Rupanya di Pesantren Siwalan ini Hasyim Asyari menemukan jodohnya, yaitu Nyai Nafisah, putri Kiai Ya’qub.
Pada tahun 1892 M atau 1308 H, keduanya melangsungkan pernikahan. Saat itu, KH Hasyim Asyari berusia 21 tahun.
Setelah menikah, Hasyim Asyari bersama istri dan mertuanya memutuskan untuk berangkat ke Mekah untuk menunaikan ibadah haji.
Selesai haji, Kiai Hasyim Asyari dan Nyai Nafisah tidak segera pulang ke Tanah Air, melainkan menetap di Mekah untuk berguru.
Namun, Nyai Nafisah meninggal dunia bersama dengan bayi yang dilahirkannya. Hal itu membuat Kiai Hasyim akhirnya memutuskan untuk pulang ke Tanah Air.
Beberapa waktu kemudian, Kiai Hasyim pun kembali ke Mekah untuk melanjutkan pendidikannya.
Pada periode kedua di Mekah ini, Kiai Hasyim tercatat berguru kepada sejumlah ulama, seperti Syekh Nawawi al-Bantani dan syekh Ahmad Khatib al-Minangkabawi.
Memasuki tahun ketujuh di Mekah, Kiai Hasyim menikah lagi dengan Khadijah, putri Kiai Romli dari desa Karangkates, Kediri.
Pernikahan itu dilangsungkan pada tahun 1899 (1315 H). Setelah pernikahan KH Hasyim Asyari dan Nyai Khadijah memutuskan pulang ke Jawa.
Sesampainya di Tanah Jawa, KH Hasyim Asyari langsung bergerak menyebarkan ajaran Islam melalui pesantren.
Namun KH Hasyim Asyari lebih memilih untuk mendirikan pesantrennya sendiri ketimbang meneruskan pesantren yang didirikan ayahnya.
Pada tahun 1899, KH Hasyim Asyari resmi mendirikan Pondok Pesantren Tebuireng.

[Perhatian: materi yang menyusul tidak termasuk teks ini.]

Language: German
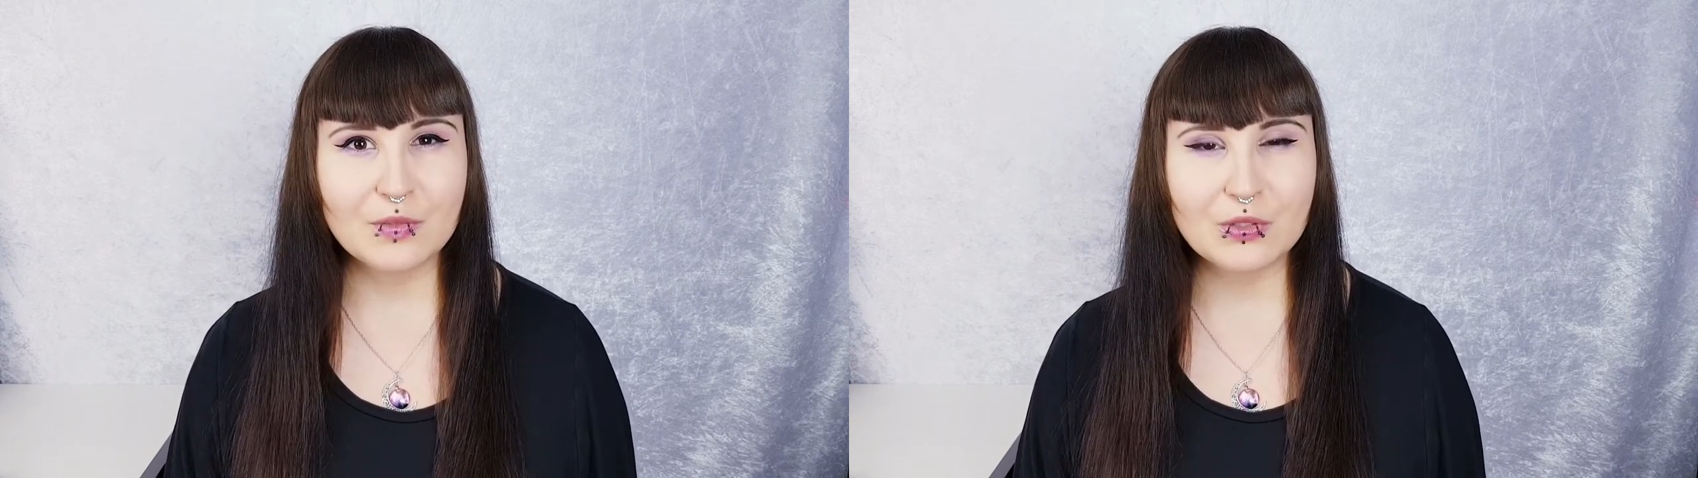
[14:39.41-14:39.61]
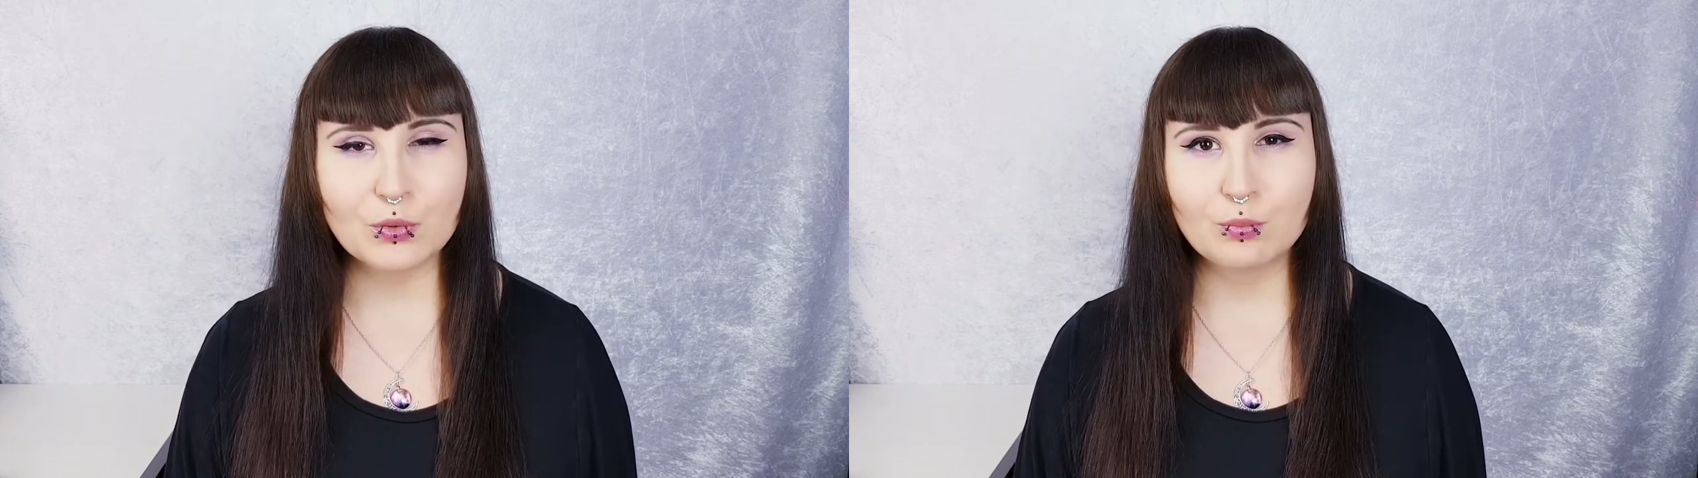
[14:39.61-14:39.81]

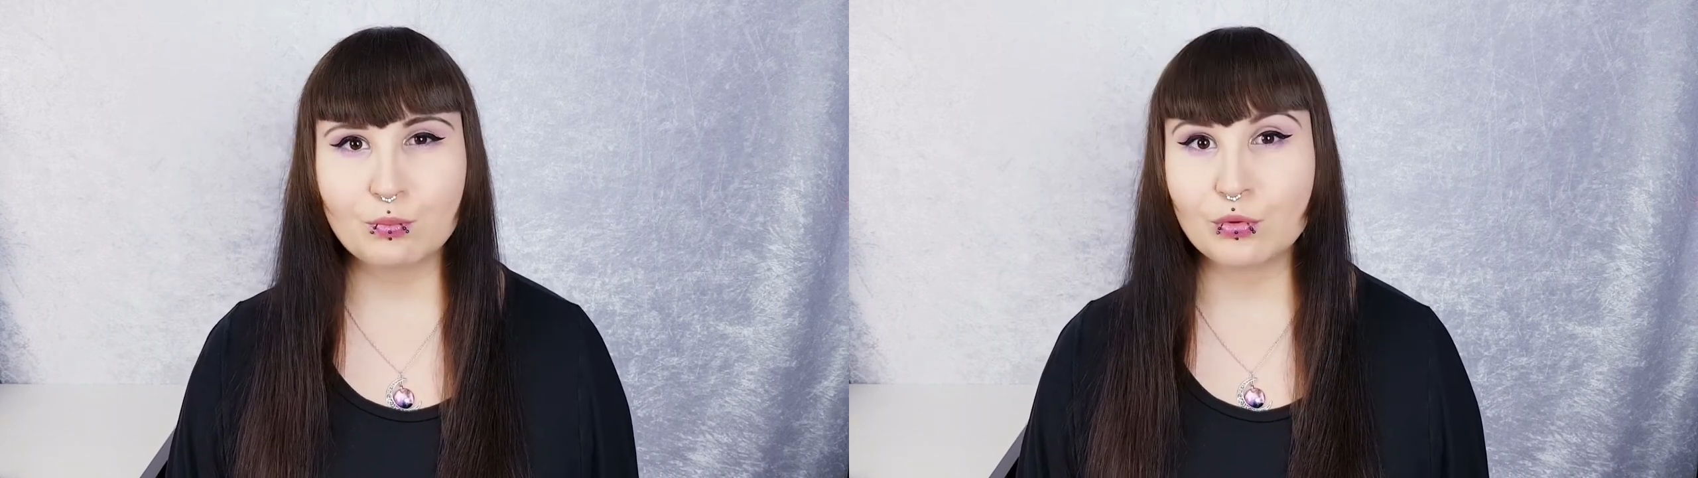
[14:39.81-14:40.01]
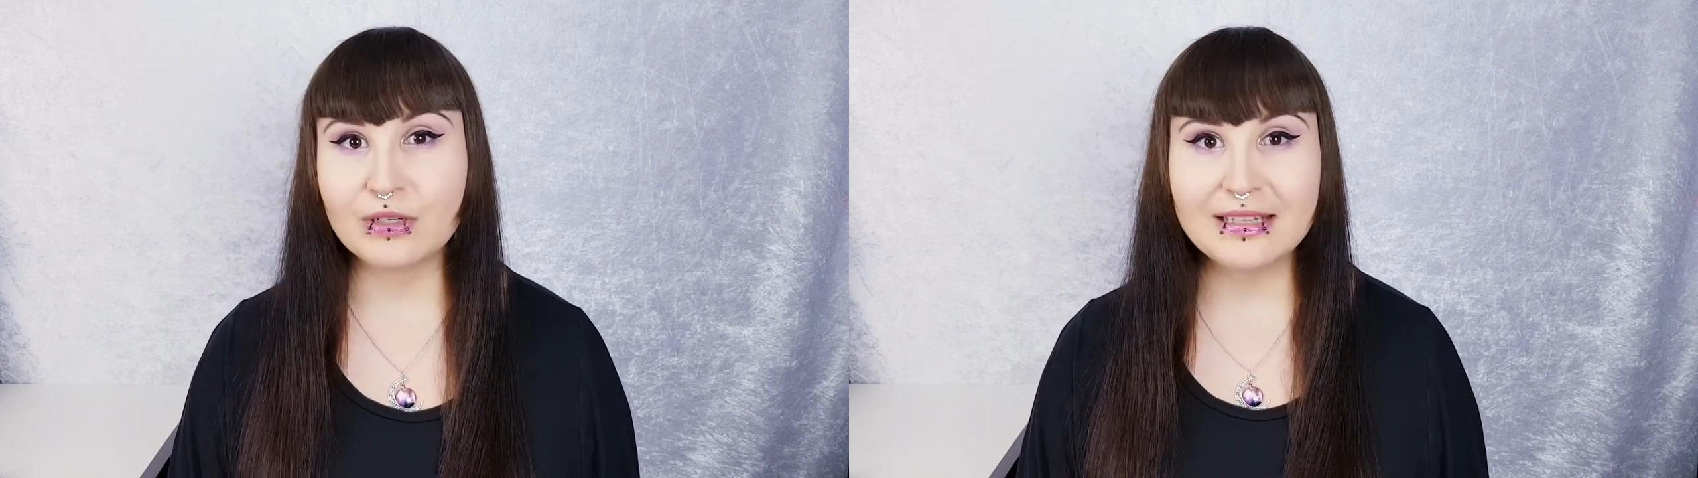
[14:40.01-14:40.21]
zum
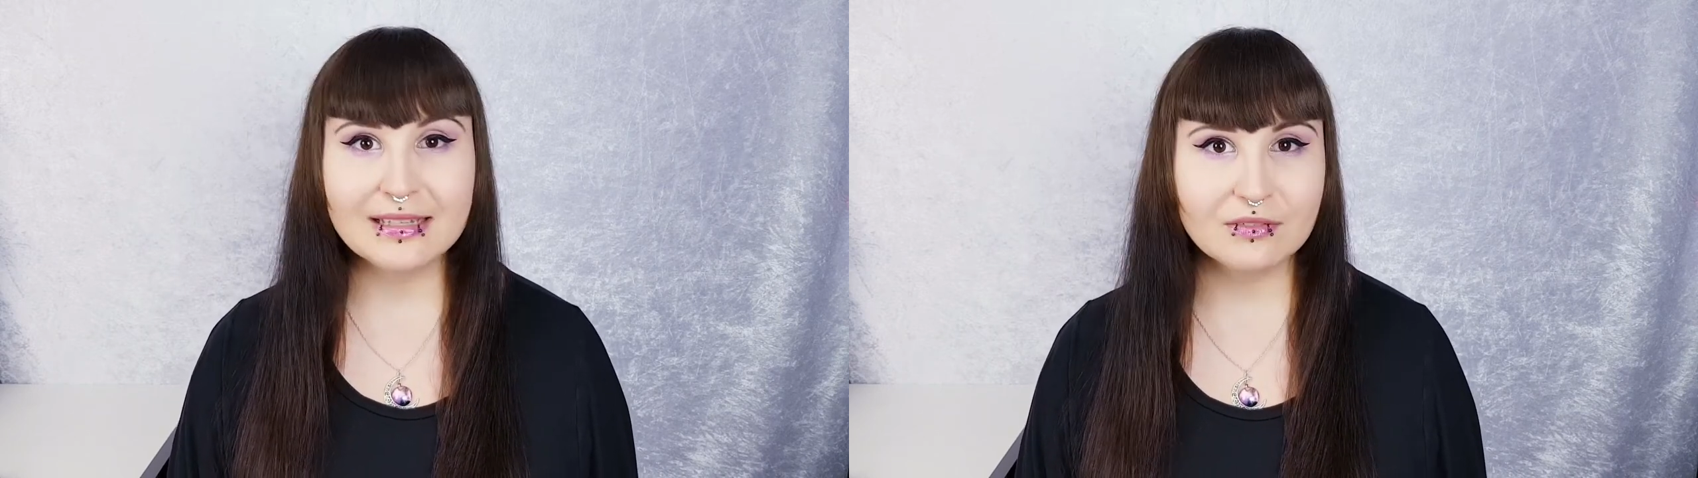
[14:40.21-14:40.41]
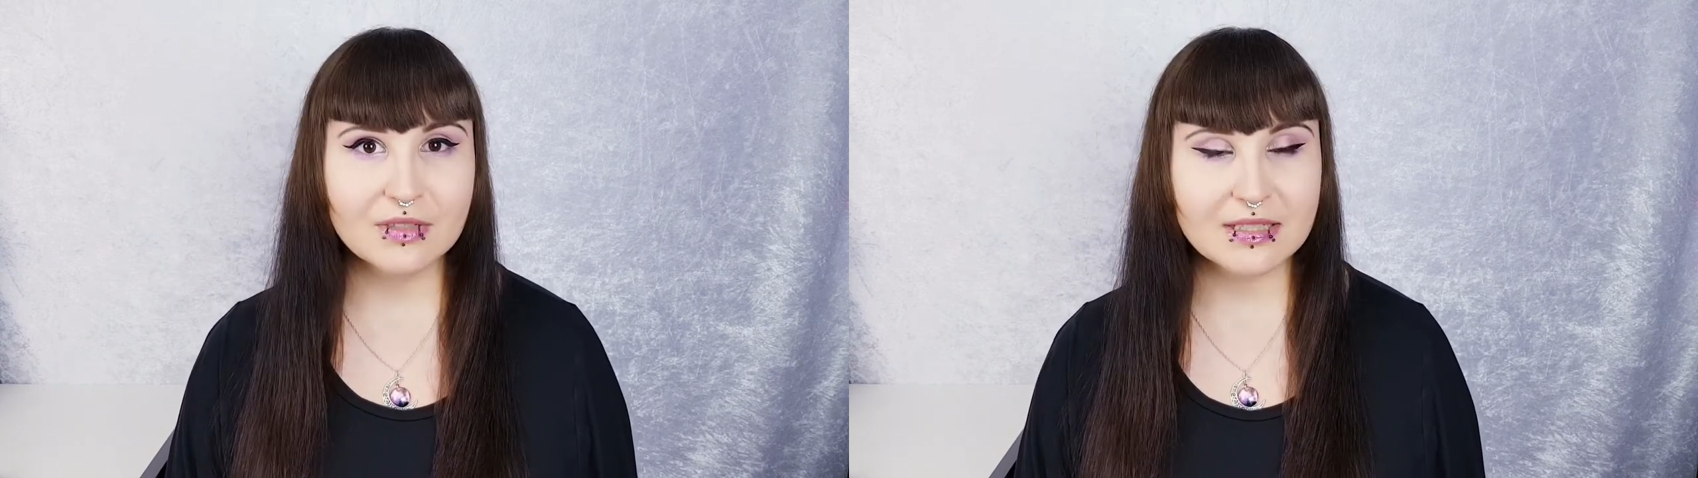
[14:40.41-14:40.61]

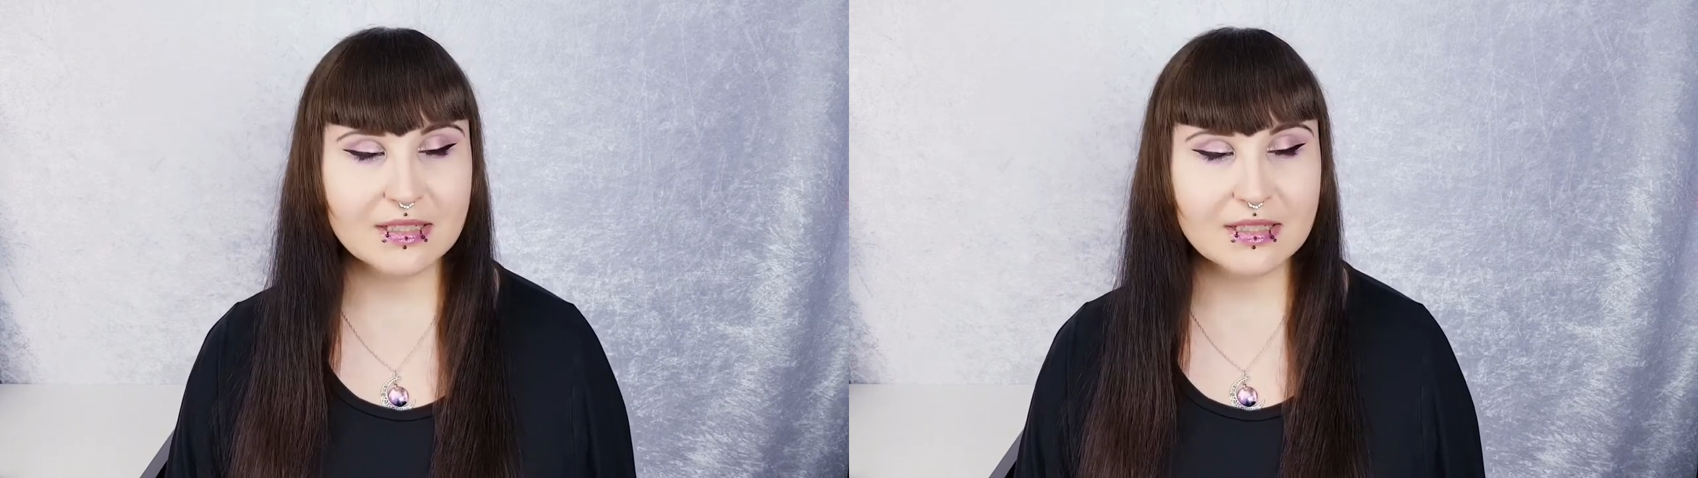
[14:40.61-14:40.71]
Polieren was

Perkembangan Pesantren Tebuireng ini cukup pesat. Awal didirikan hanya ada 8 santri, namun dalam waktu tiga bulan jumlah santri sudah meningkat menjadi 28 orang.
KH Hasyim Asyari juga aktif memperjuangkan nilai-nilai luhur Islam kepada masyarakat.
Hal ini tampak pada keputusannya mendirikan sebuah organisasi yang saat ini menjelma jadi organisasi terbesar di Indonesia dan dunia, yaitu Nahdlatul Ulama (NU).